Collected data entries
-- Opening Marker --

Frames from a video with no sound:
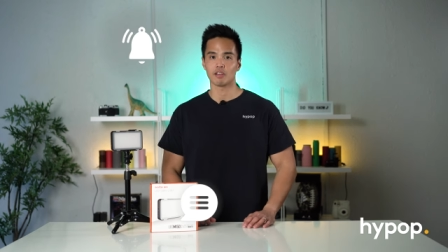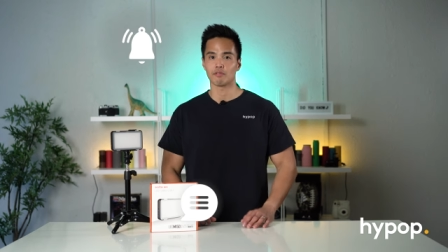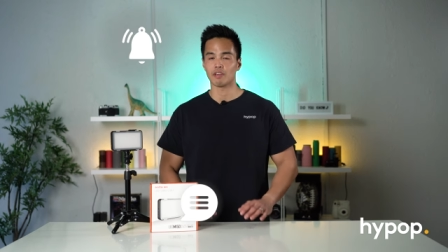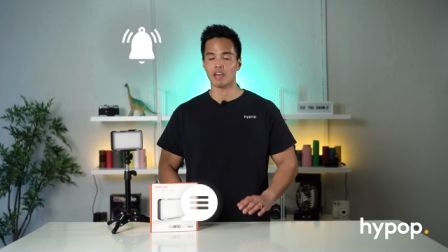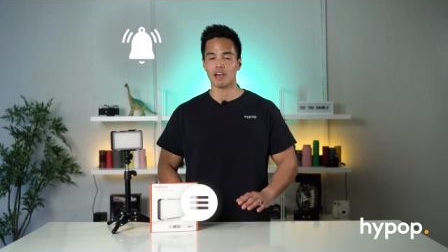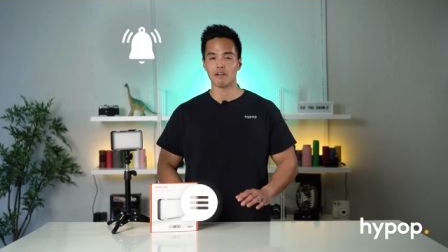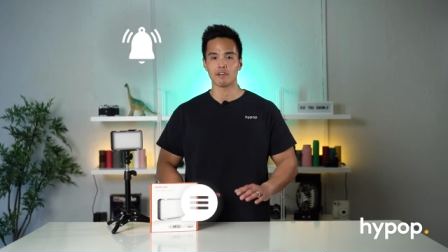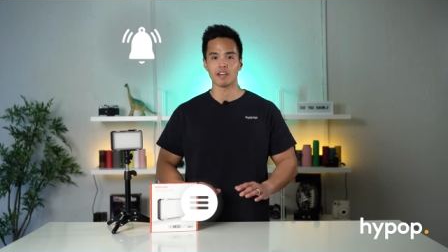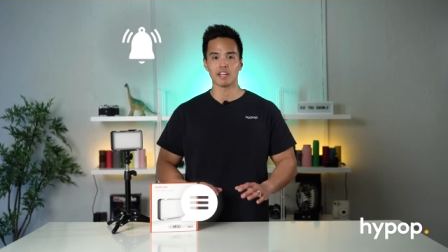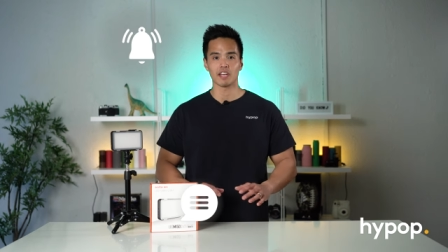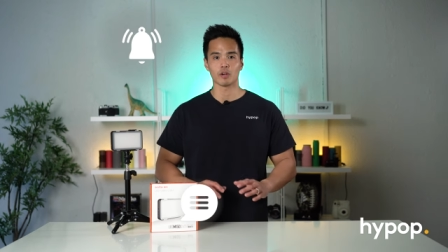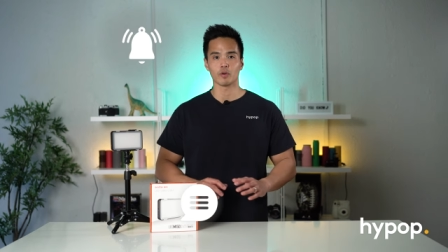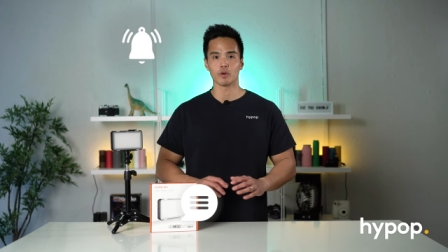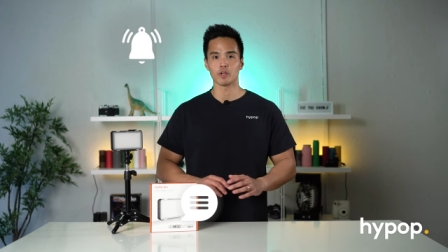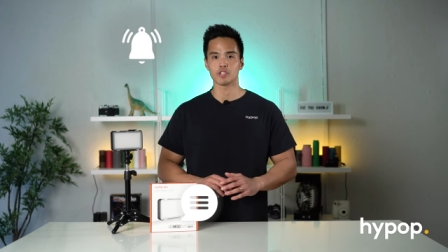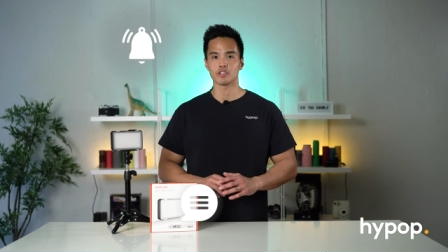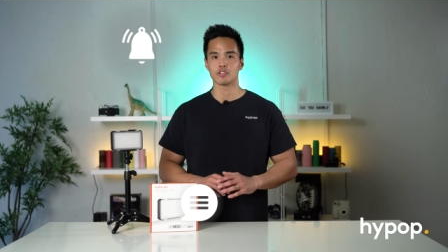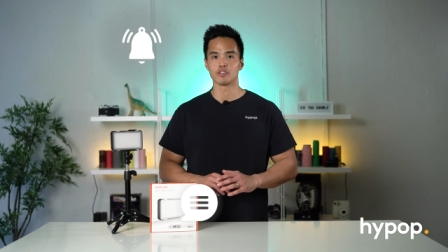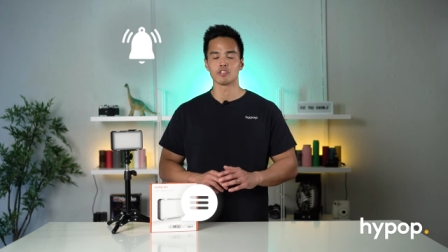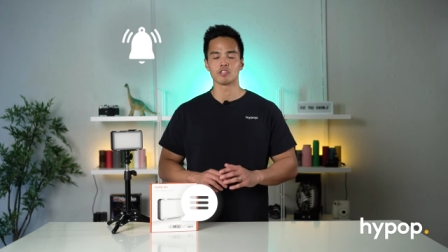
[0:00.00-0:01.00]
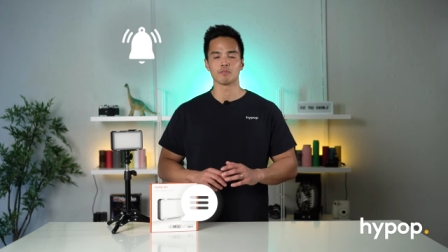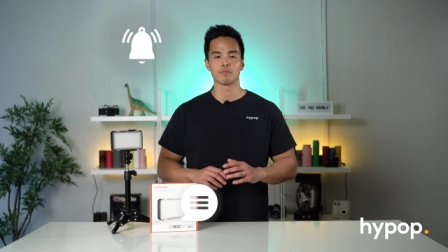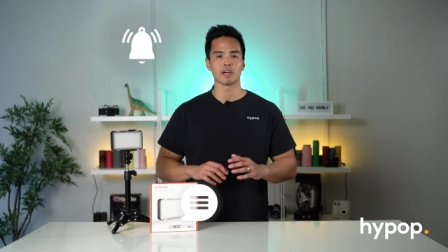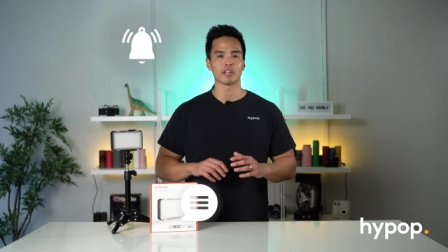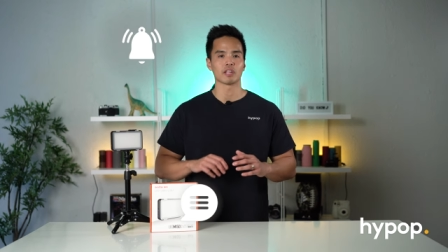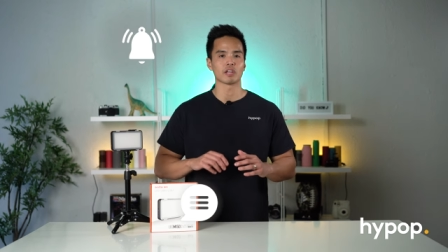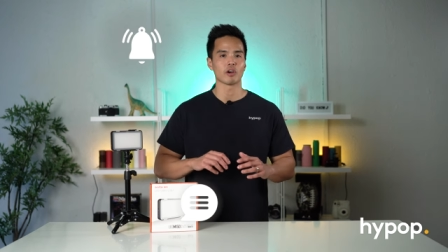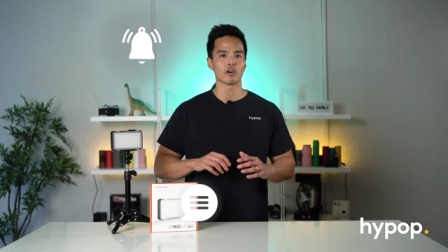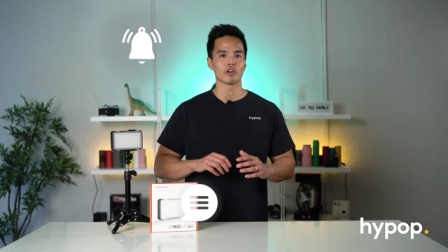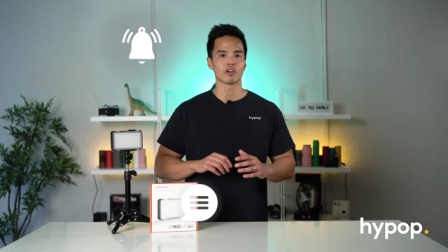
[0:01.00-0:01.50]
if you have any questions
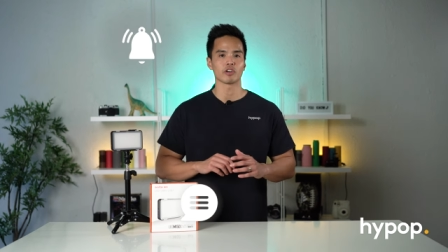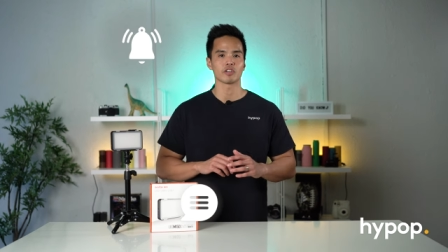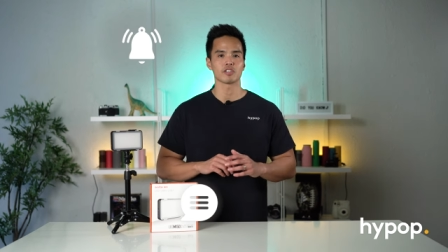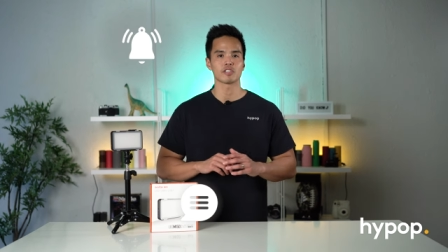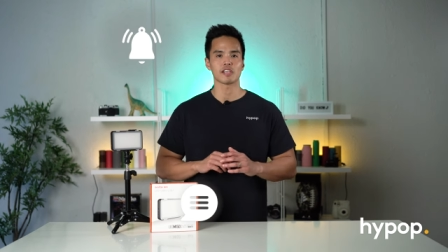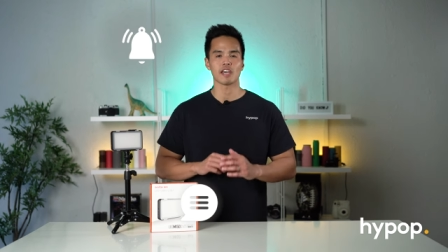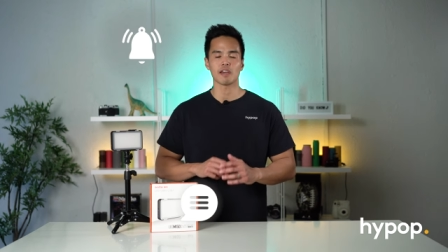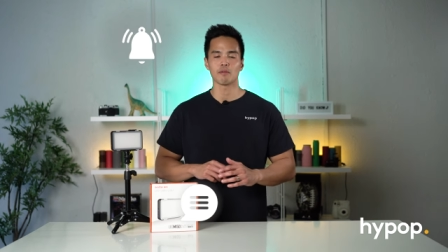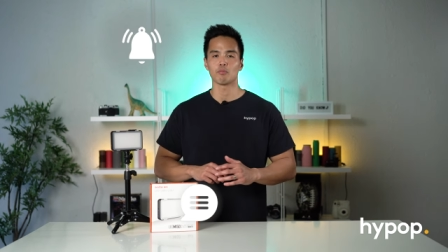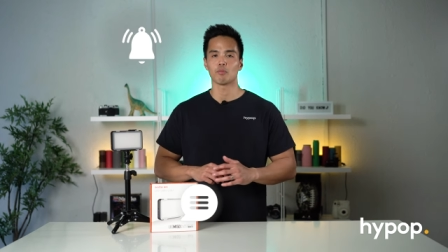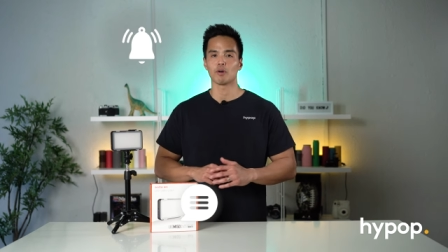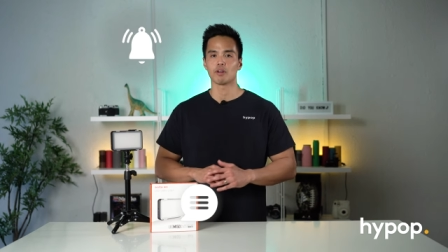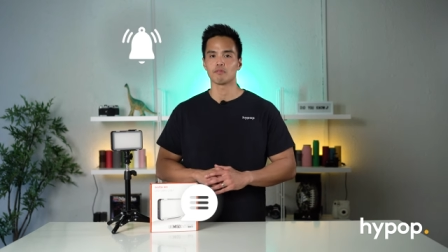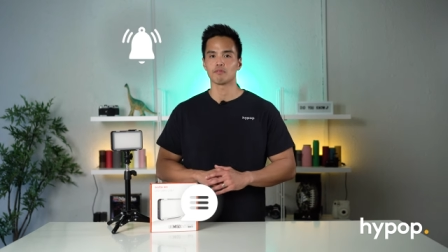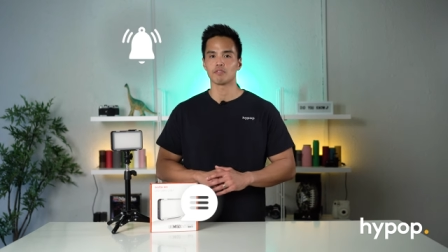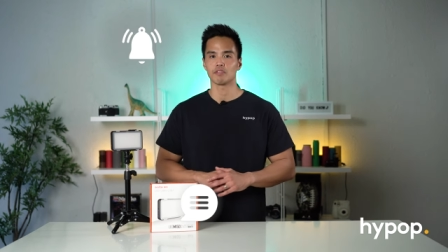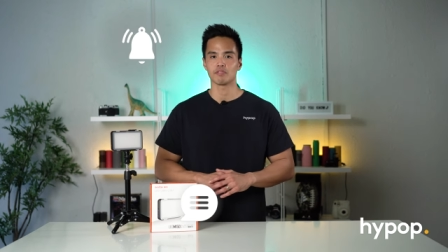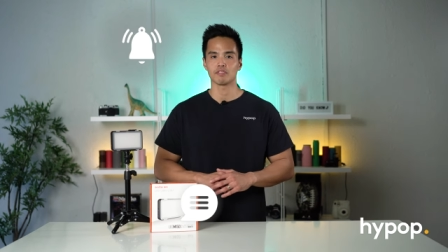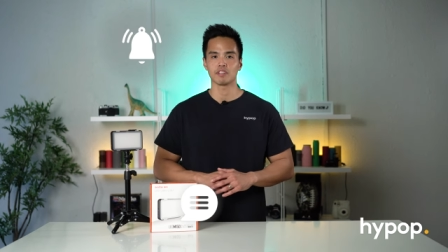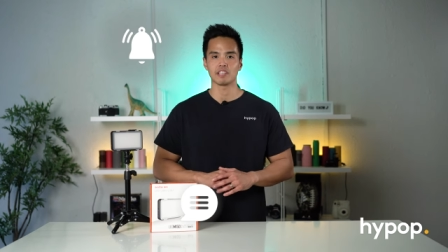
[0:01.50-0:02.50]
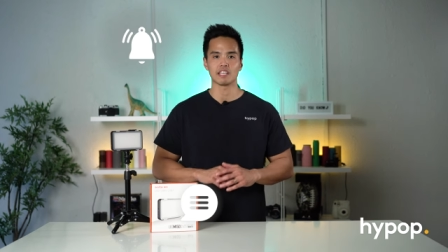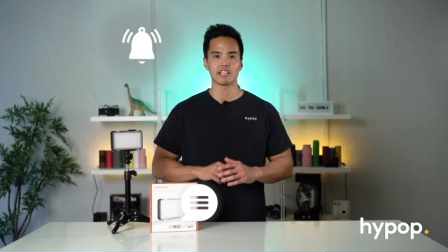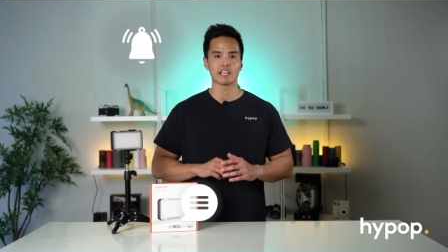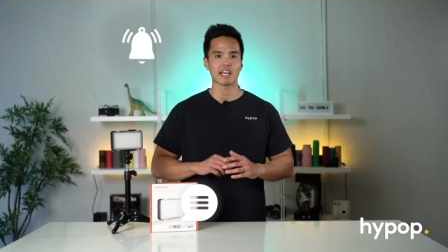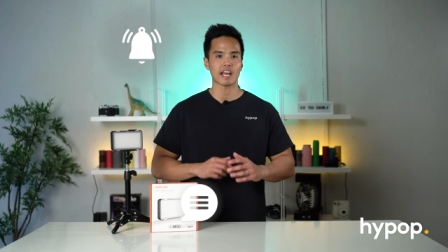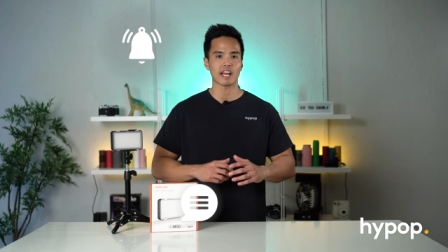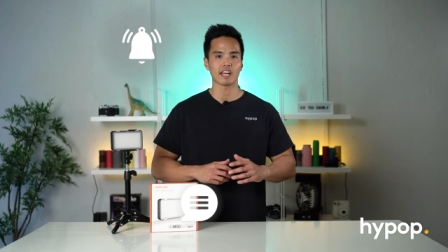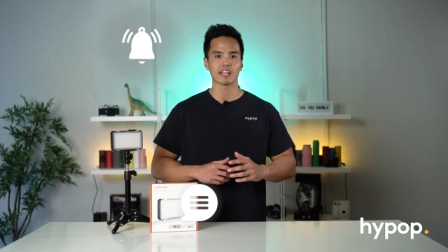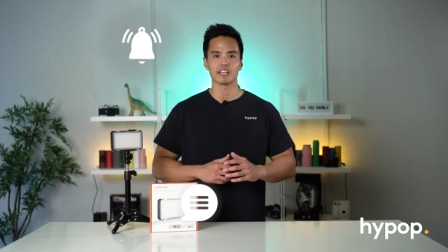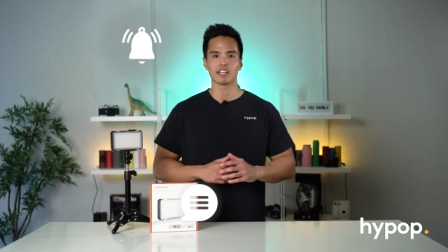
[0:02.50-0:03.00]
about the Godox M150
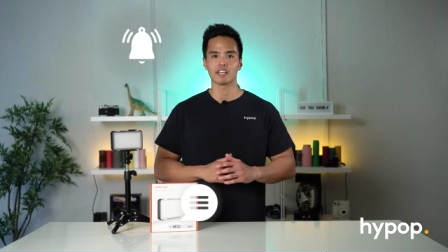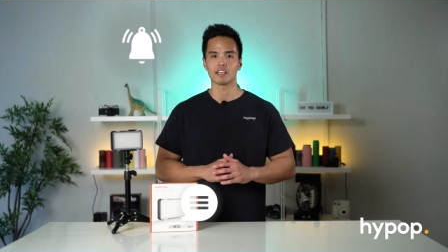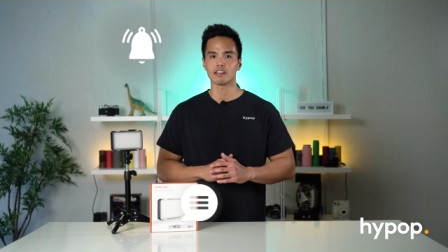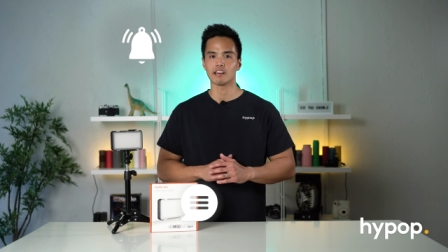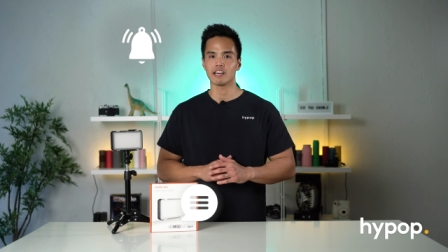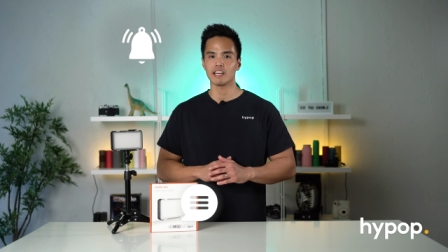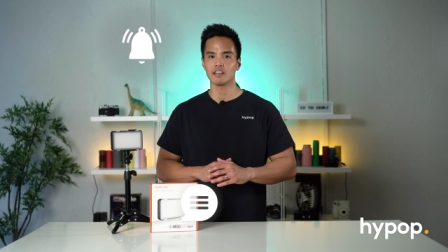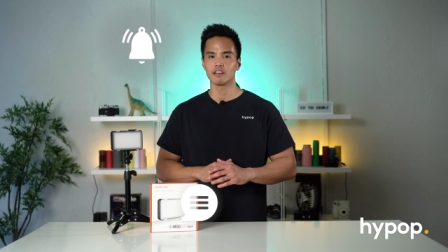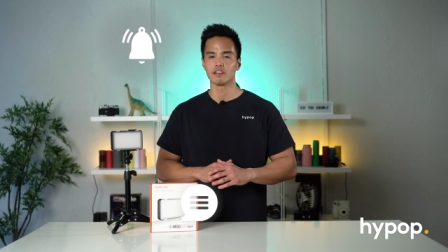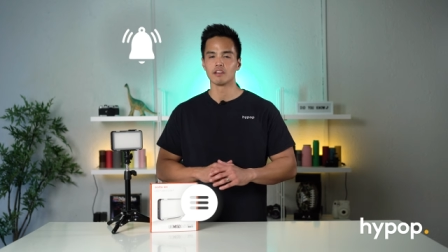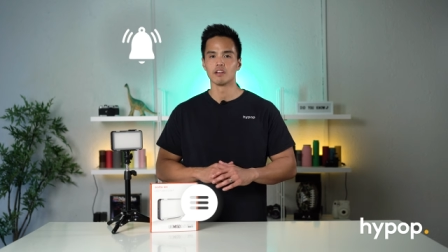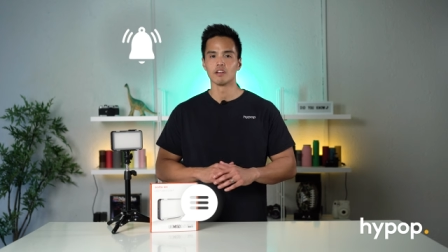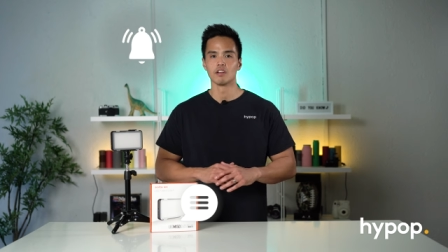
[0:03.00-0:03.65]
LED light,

-- Closing Marker --
-- Opening Marker --

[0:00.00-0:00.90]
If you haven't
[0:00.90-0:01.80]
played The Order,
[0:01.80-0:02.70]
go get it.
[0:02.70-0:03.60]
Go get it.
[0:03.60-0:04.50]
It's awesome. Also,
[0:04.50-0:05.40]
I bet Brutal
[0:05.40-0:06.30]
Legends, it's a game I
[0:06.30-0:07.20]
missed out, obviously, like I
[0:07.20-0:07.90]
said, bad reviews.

-- Closing Marker --
-- Opening Marker --

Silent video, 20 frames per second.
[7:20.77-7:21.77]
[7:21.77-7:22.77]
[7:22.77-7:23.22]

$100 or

-- Closing Marker --

### ACTION ITEM
Search the entries above for the word "video" and copy each line where it appears.

### TASK OUTPUT
Frames from a video with no sound:
Silent video, 20 frames per second.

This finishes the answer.